## EXERCISE BRIEF
From the first line to the last, retype everything below exactly, minus the pictures.

## DATA IN THIS EXERCISE

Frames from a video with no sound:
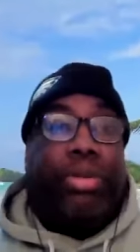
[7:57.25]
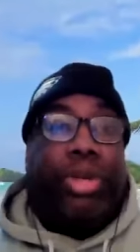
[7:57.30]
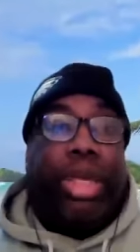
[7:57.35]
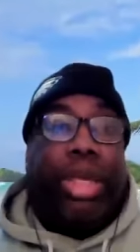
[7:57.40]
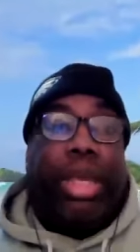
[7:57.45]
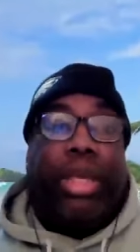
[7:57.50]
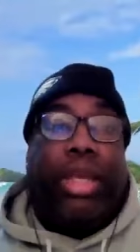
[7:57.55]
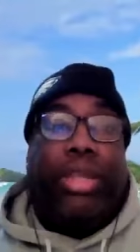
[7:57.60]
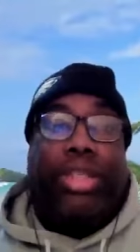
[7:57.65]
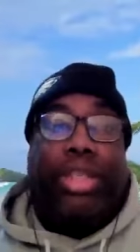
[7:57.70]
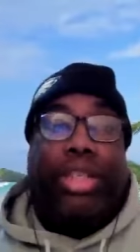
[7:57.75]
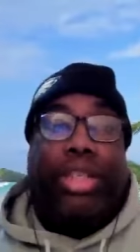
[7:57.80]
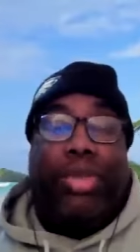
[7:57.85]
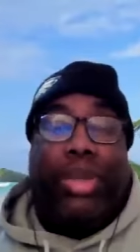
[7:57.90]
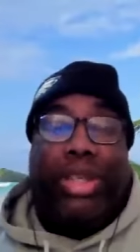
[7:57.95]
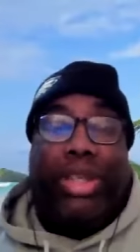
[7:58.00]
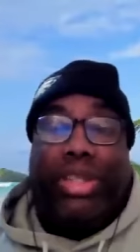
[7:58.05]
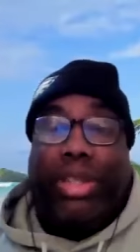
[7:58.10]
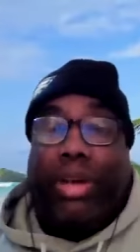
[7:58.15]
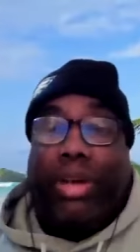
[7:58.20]
You can't just
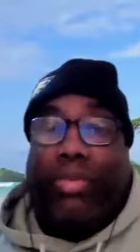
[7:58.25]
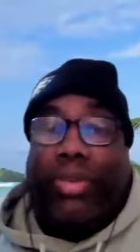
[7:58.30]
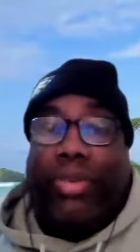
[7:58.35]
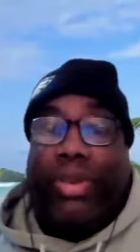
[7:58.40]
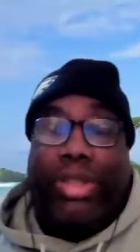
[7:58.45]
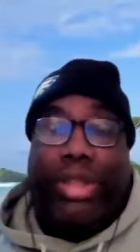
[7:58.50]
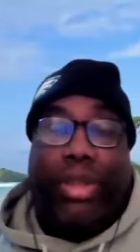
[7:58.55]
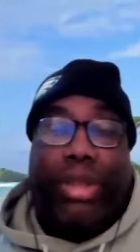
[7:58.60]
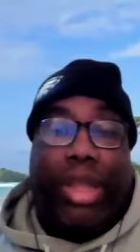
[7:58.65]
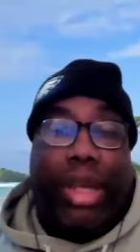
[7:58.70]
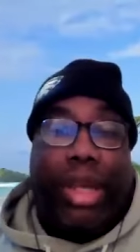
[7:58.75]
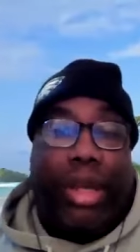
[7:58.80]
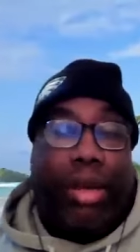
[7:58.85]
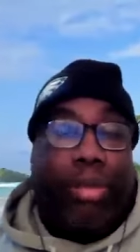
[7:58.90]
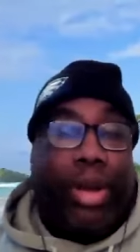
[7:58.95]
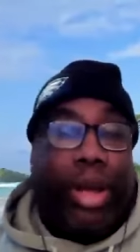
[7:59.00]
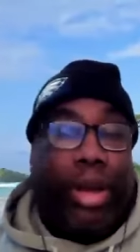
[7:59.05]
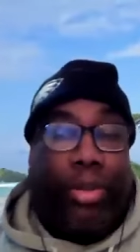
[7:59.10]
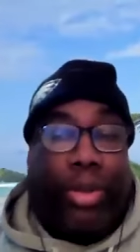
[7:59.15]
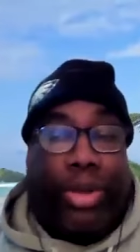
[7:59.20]
be selfish and think
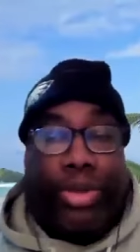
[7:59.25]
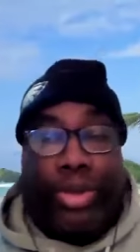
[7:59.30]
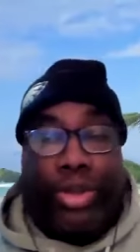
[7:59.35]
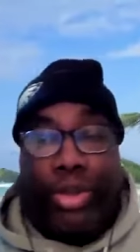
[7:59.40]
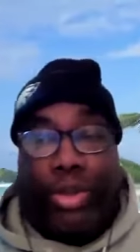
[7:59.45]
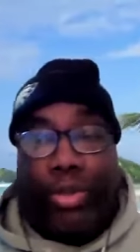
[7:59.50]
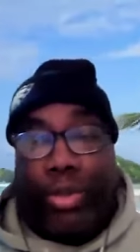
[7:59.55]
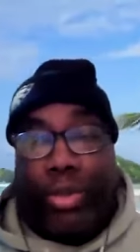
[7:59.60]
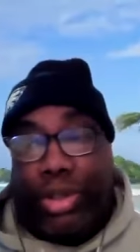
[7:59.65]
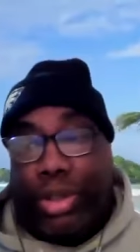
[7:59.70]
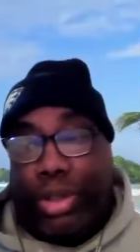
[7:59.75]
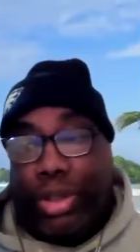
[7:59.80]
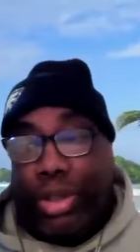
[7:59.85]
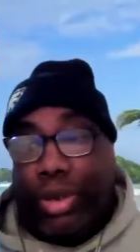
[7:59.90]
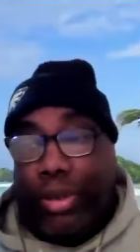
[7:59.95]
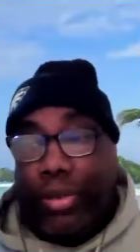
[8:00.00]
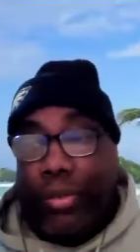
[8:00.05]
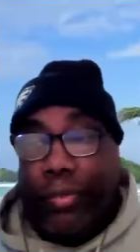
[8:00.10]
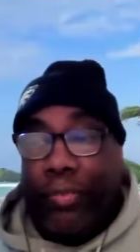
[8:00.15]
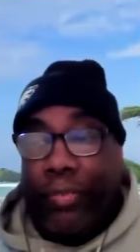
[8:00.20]
about what you want to
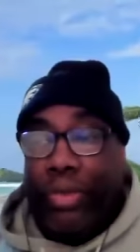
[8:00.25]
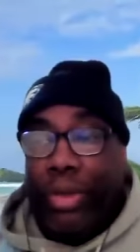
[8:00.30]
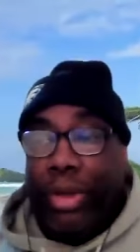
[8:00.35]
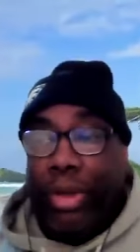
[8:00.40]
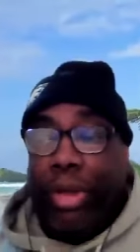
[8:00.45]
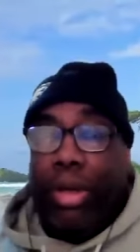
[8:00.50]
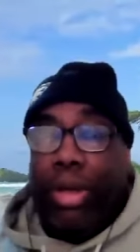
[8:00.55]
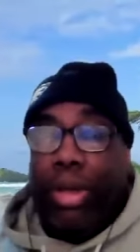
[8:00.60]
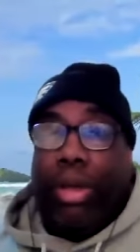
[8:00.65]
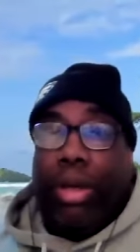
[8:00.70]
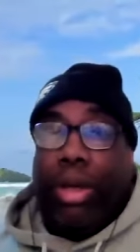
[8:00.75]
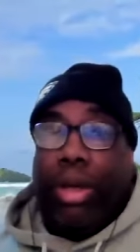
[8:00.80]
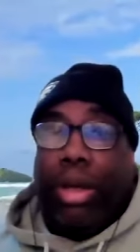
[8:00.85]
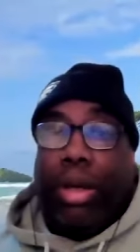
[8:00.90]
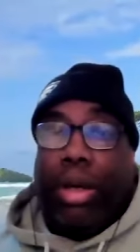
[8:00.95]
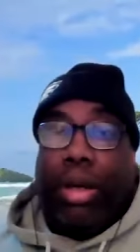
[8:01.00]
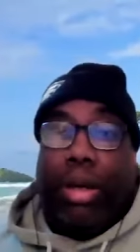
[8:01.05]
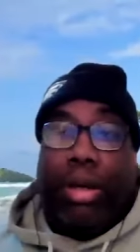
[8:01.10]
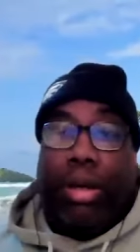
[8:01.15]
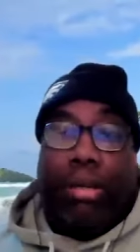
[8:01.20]
do.
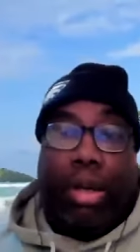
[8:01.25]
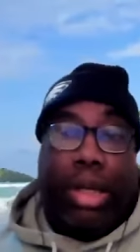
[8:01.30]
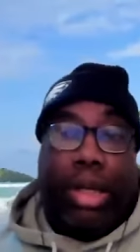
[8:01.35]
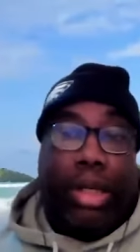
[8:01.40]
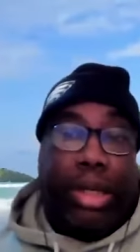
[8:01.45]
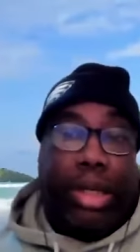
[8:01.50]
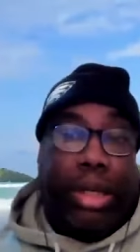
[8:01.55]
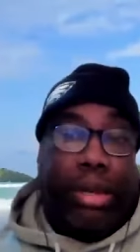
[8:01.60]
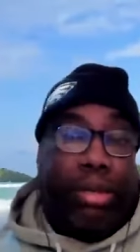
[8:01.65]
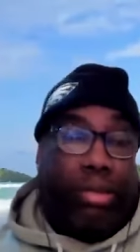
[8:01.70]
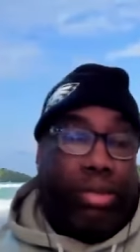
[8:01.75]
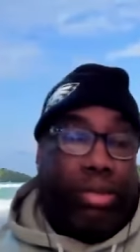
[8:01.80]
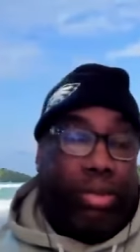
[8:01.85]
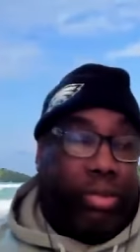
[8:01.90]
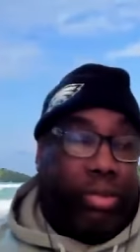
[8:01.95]
And then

## RESULT FOR THIS EXERCISE
Frames from a video with no sound:
[7:57.25]
[7:57.30]
[7:57.35]
[7:57.40]
[7:57.45]
[7:57.50]
[7:57.55]
[7:57.60]
[7:57.65]
[7:57.70]
[7:57.75]
[7:57.80]
[7:57.85]
[7:57.90]
[7:57.95]
[7:58.00]
[7:58.05]
[7:58.10]
[7:58.15]
[7:58.20]
You can't just
[7:58.25]
[7:58.30]
[7:58.35]
[7:58.40]
[7:58.45]
[7:58.50]
[7:58.55]
[7:58.60]
[7:58.65]
[7:58.70]
[7:58.75]
[7:58.80]
[7:58.85]
[7:58.90]
[7:58.95]
[7:59.00]
[7:59.05]
[7:59.10]
[7:59.15]
[7:59.20]
be selfish and think
[7:59.25]
[7:59.30]
[7:59.35]
[7:59.40]
[7:59.45]
[7:59.50]
[7:59.55]
[7:59.60]
[7:59.65]
[7:59.70]
[7:59.75]
[7:59.80]
[7:59.85]
[7:59.90]
[7:59.95]
[8:00.00]
[8:00.05]
[8:00.10]
[8:00.15]
[8:00.20]
about what you want to
[8:00.25]
[8:00.30]
[8:00.35]
[8:00.40]
[8:00.45]
[8:00.50]
[8:00.55]
[8:00.60]
[8:00.65]
[8:00.70]
[8:00.75]
[8:00.80]
[8:00.85]
[8:00.90]
[8:00.95]
[8:01.00]
[8:01.05]
[8:01.10]
[8:01.15]
[8:01.20]
do.
[8:01.25]
[8:01.30]
[8:01.35]
[8:01.40]
[8:01.45]
[8:01.50]
[8:01.55]
[8:01.60]
[8:01.65]
[8:01.70]
[8:01.75]
[8:01.80]
[8:01.85]
[8:01.90]
[8:01.95]
And then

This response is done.